江戸時代末期の医師・蘭学者である緒方洪庵が高弟たちを教育した「適塾」。大阪大学の精神的源流として位置付けられて、阪大では毎年、洪庵の命日である6月10日の前後に『洪庵忌』を開催してきた。国の重要文化財「適塾」で、阪大の最新の研究成果を紹介するもので、コロナ禍での中断を経て、4年振りに実施されることとなった。その模様が6月8日㈭オンラインで公開される。今回は阪大の最新の研究成果として「ヒューマン・メタバース」を発信する。

また、特別展示「シリーズ生誕200年記念~その参 村上代三郎」を6月11日まで開催している。
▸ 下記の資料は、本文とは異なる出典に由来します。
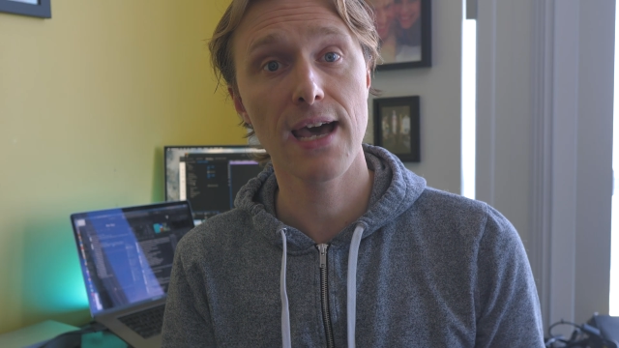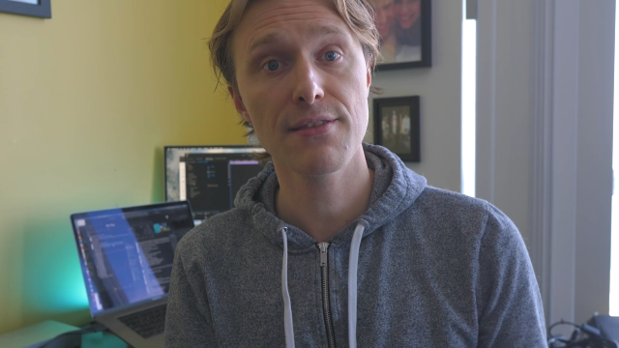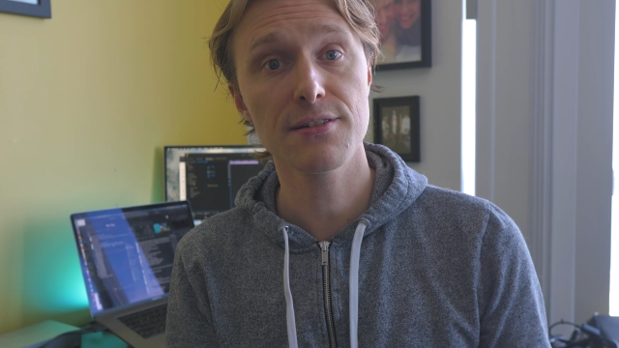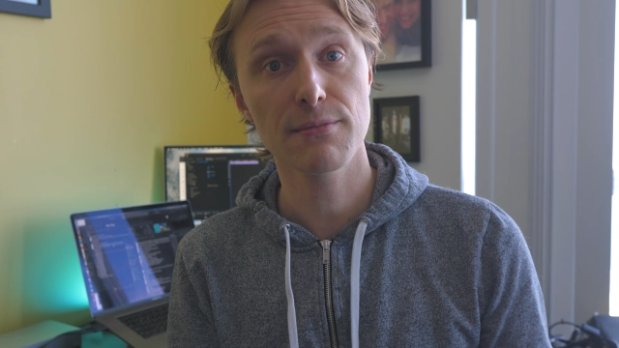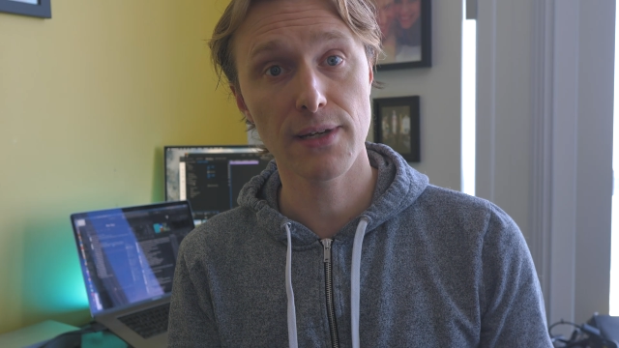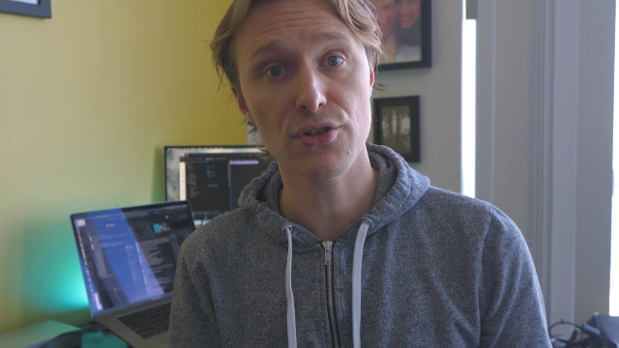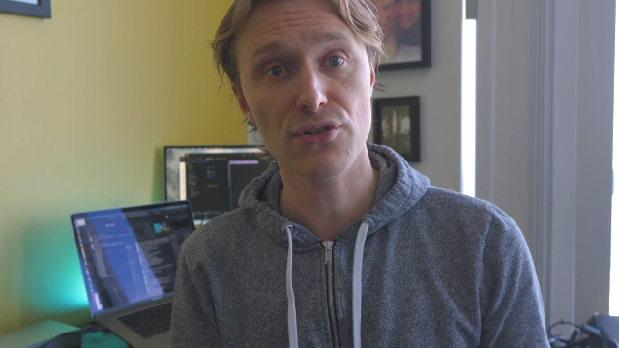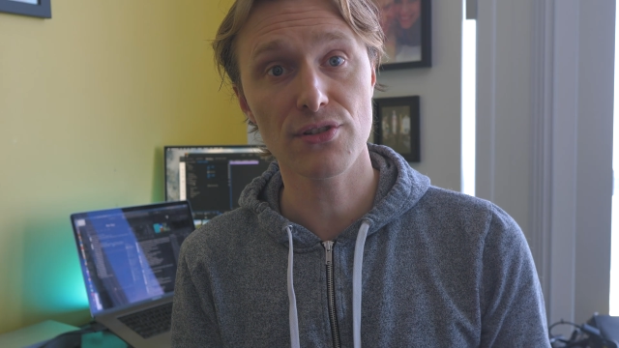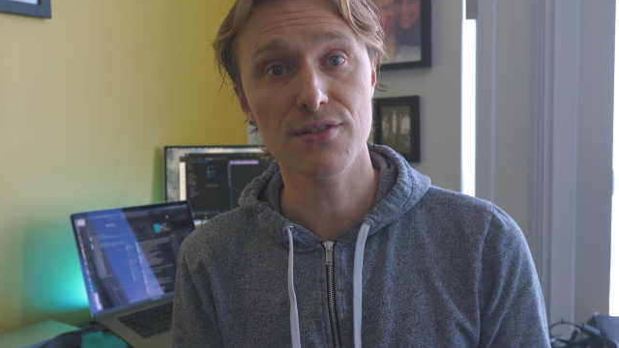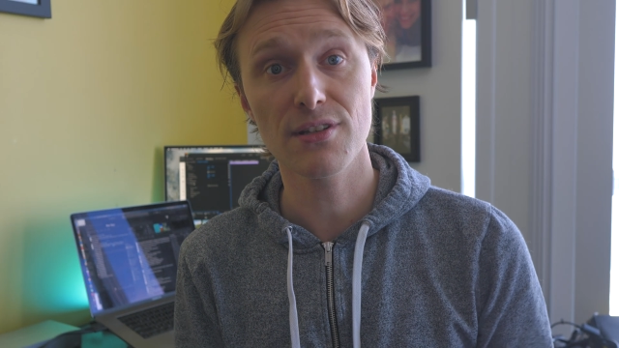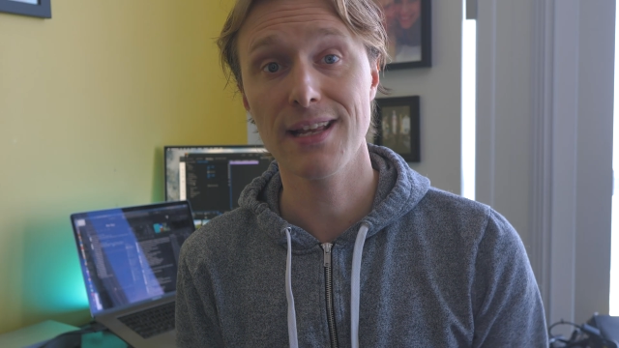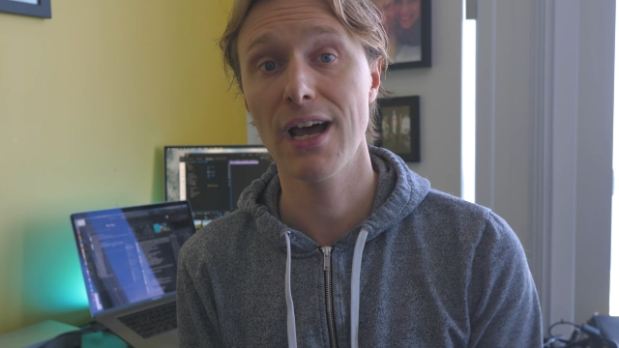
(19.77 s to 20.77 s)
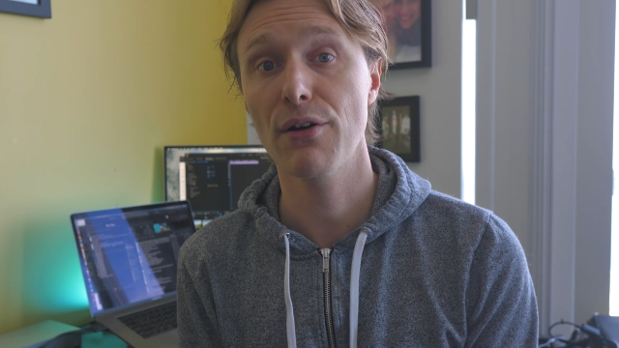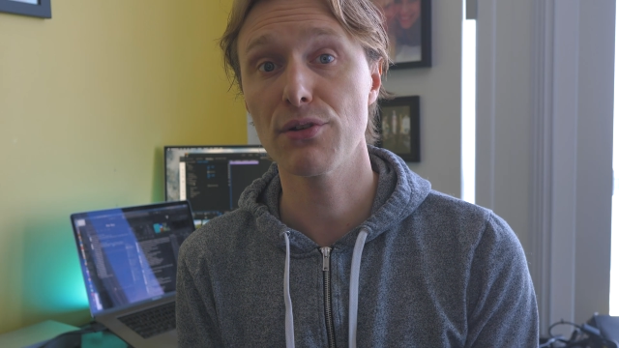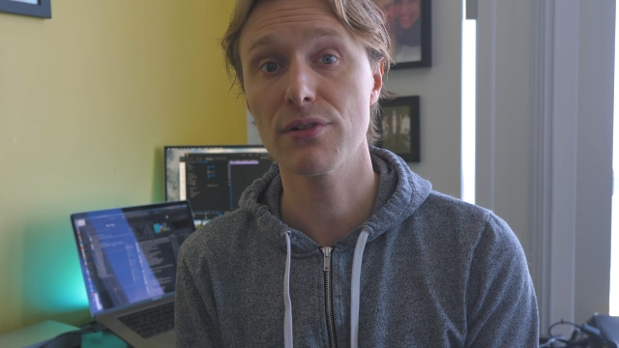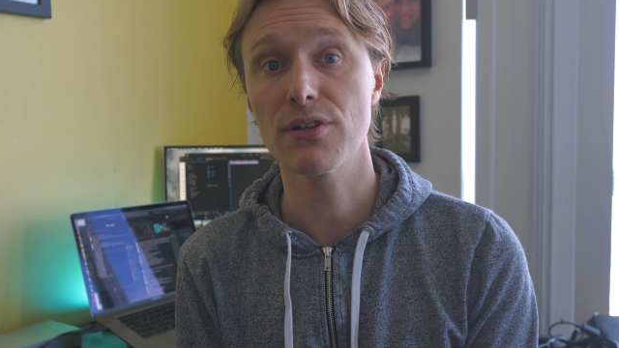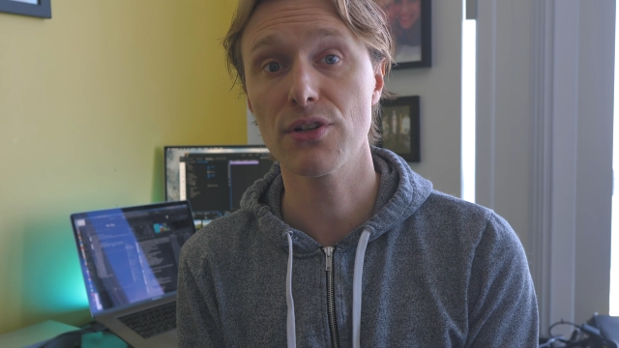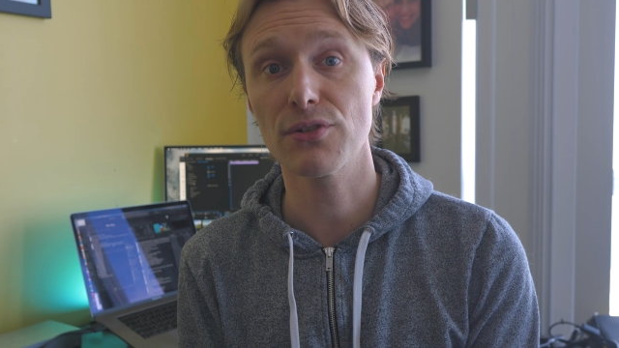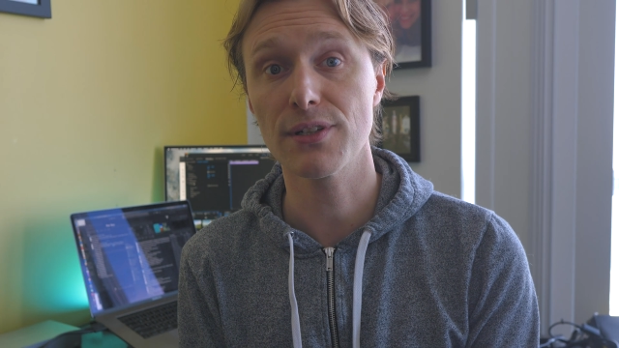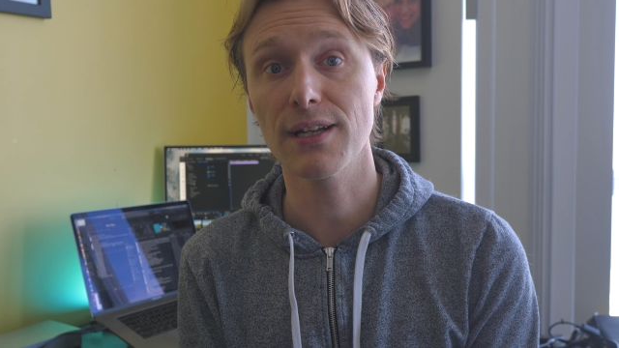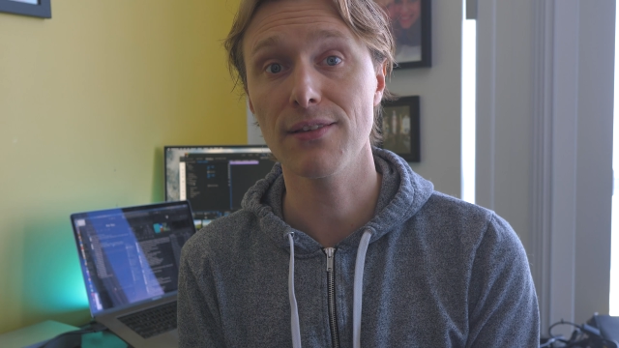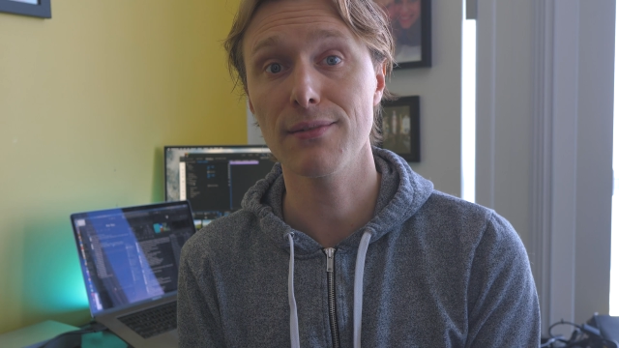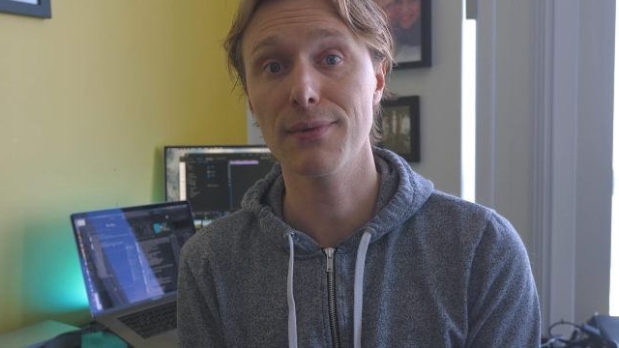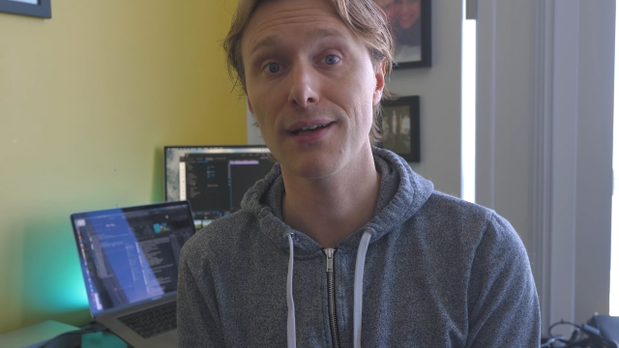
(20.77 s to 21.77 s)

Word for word: and the dimensions on how you can create some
阪大では全く新しい世界初の科学分野として「ヒューマン・メタバース疾患学」を創成。さらに昨年秋に「大阪大学ヒューマン・メタバース疾患研究拠点(PRIⅯe)」が、国の世界トップレベル研究拠点プログラム(WPI)に選出されている。

今回の研究高秋では、PRIMeの拠点長を務める西田幸二教授が『ヒューマン・メタバース疾患学とは~人体を仮想空間で創りあげる未来の医療』と題して講演する。

PRIMeでは、コンピュータやインターネットのなかにもう一人の自分の体を再現。高い精度で病気の予測や予防、治療を行う。また、iPS細胞からミニチュア臓器を作製し、病気が発症するしくみや新しい治療法の研究を行い、一人ひとりにあった未来の医療を目指している。

 適塾は唯一現存する蘭学者の遺構で、大阪市街で最古級の町屋建築として国の重要文化財に指定されている。江戸時代に大坂商人が設立した学問所である「懐徳堂」とともに、阪大の精神的源流に位置付けられており、主宰者である緒方洪庵は、阪大の〝校祖〟とも言い得る人物とされている。

今年は没後160年の節目にあたる。阪大では毎年6月第一月曜日を「洪庵忌」として、偉業を振り返り、洪庵と適塾の学問的精神を思い起こす一日としている。